● WHAT YOU ARE ASKED TO DO:
Give back the records below exactly, omitting the pictures.
=======
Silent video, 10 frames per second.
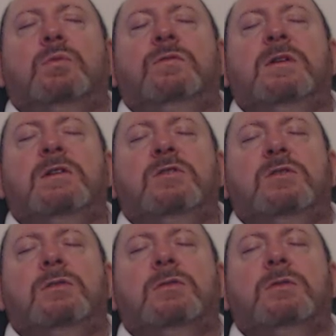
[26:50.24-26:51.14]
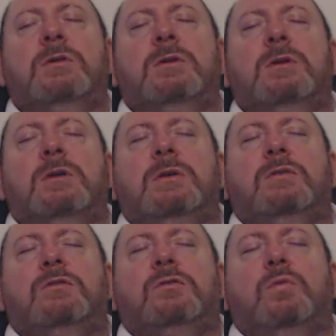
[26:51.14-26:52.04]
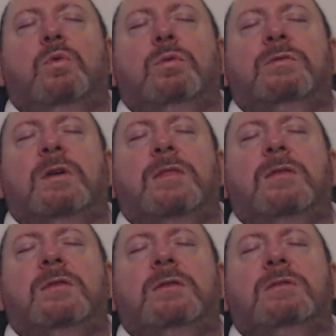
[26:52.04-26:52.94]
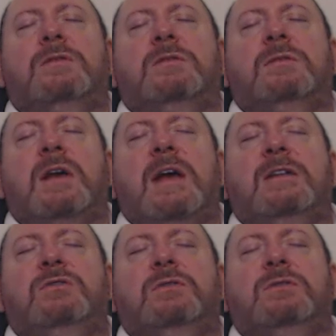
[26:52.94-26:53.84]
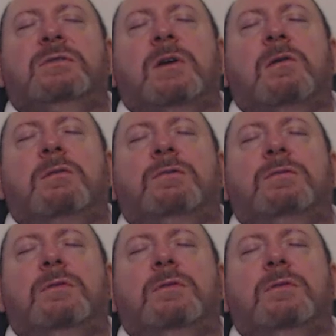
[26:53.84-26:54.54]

within you towards others and yourself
=======
● RESPONSE:
Silent video, 10 frames per second.
[26:50.24-26:51.14]
[26:51.14-26:52.04]
[26:52.04-26:52.94]
[26:52.94-26:53.84]
[26:53.84-26:54.54]

within you towards others and yourself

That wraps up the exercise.